Per realizzare l’Italia che Draghi e il suo governo hanno immaginato, bisogna realizzare le riforme. A partire dalla Pubblica amministrazione, passando da una riforma potenzialmente divisiva come quella della giustizia. Con degli obiettivi ambiziosi da centrare: “ridurre i tempi dei processi del 40 per cento per il settore civile e almeno del 25 per cento per il penale”, illustra il presidente del Consiglio. E poi attuare “una continuativa e sistematica opera”, non meno complessa, “di abrogazione e modifica delle norme che frenano la concorrenza, creano rendite di posizione e incidono negativamente sul benessere dei cittadini. Questi principi sono essenziali per la buona riuscita del Piano: dobbiamo impedire che i fondi che ci accingiamo a investire finiscano soltanto ai monopolisti”, mette in chiaro il premier.

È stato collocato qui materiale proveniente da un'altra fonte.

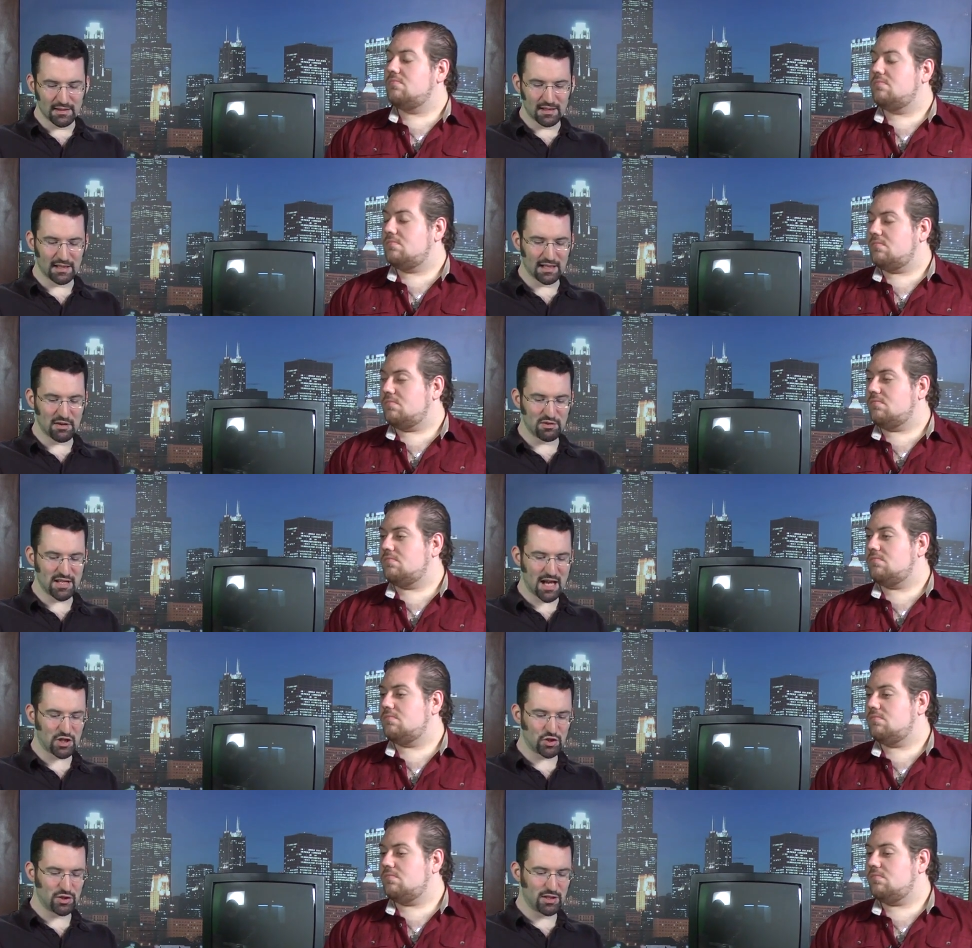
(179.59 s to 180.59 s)
Speaker 1: Uh, he was
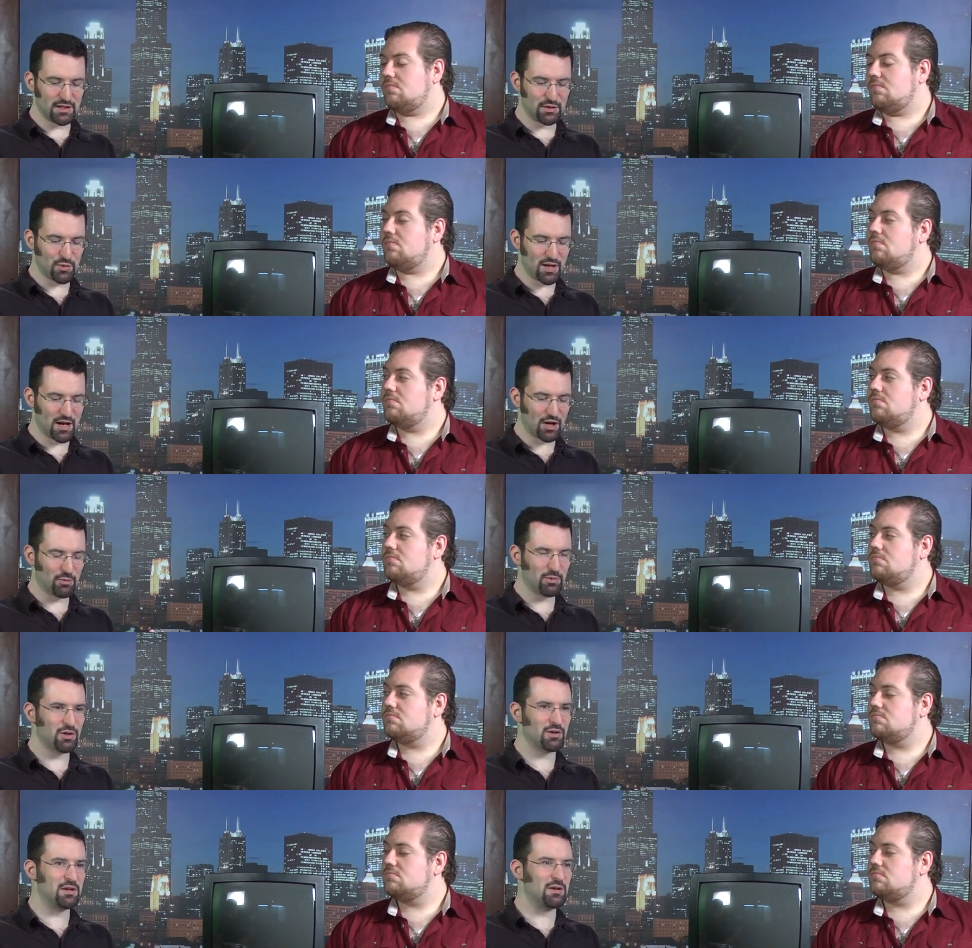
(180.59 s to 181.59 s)
actually the red
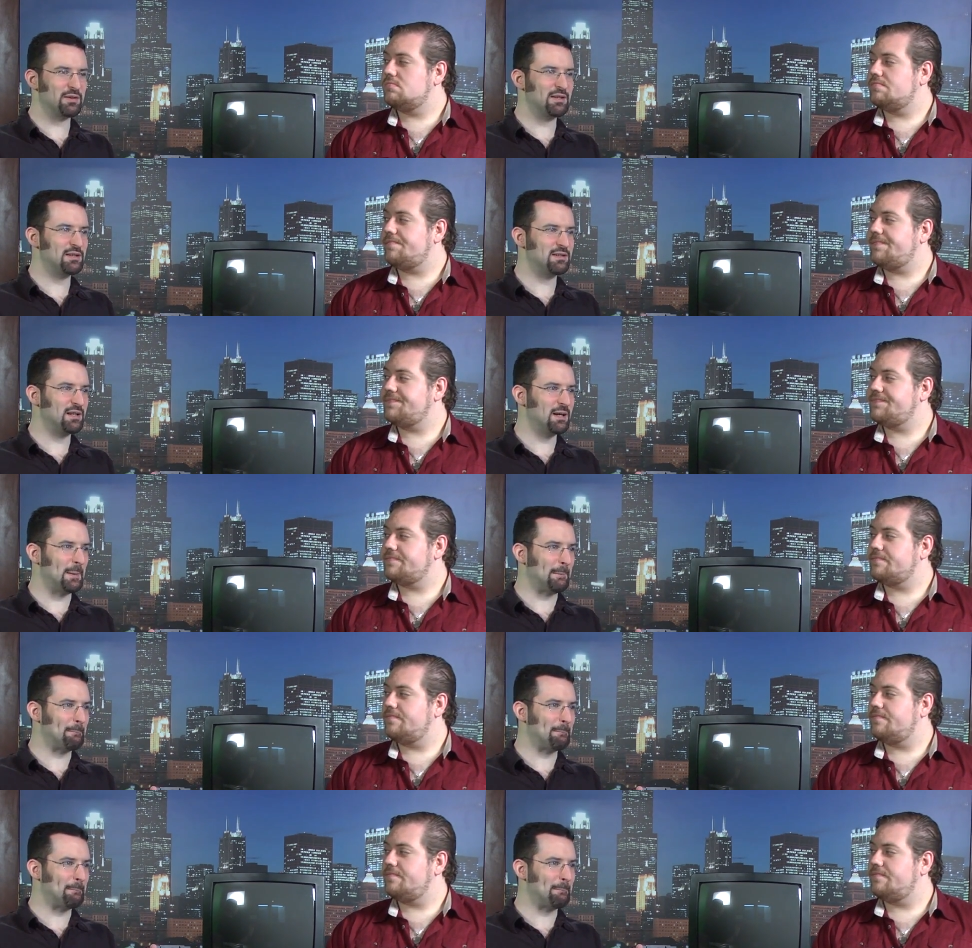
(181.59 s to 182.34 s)
armor, you know, this uh,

Per riuscire in tutto questo, occorre una maggioranza che remi nella stessa direzione, Draghi lo sa bene e mostra fiducia. “Sono certo che riusciremo ad attuare questo Piano. Sono certo che l’onestà, l’intelligenza, il gusto del futuro prevarranno sulla corruzione, la stupidità, gli interessi costituiti. Questa certezza non è sconsiderato ottimismo, ma fiducia negli Italiani, nel mio popolo, nella nostra capacità di lavorare insieme quando l’emergenza ci chiama alla solidarietà, alla responsabilità. È con la fiducia che questo appello allo spirito repubblicano verrà ascoltato, e che si tradurrà nella costruzione del nostro futuro, che presento oggi questo Piano al Parlamento”.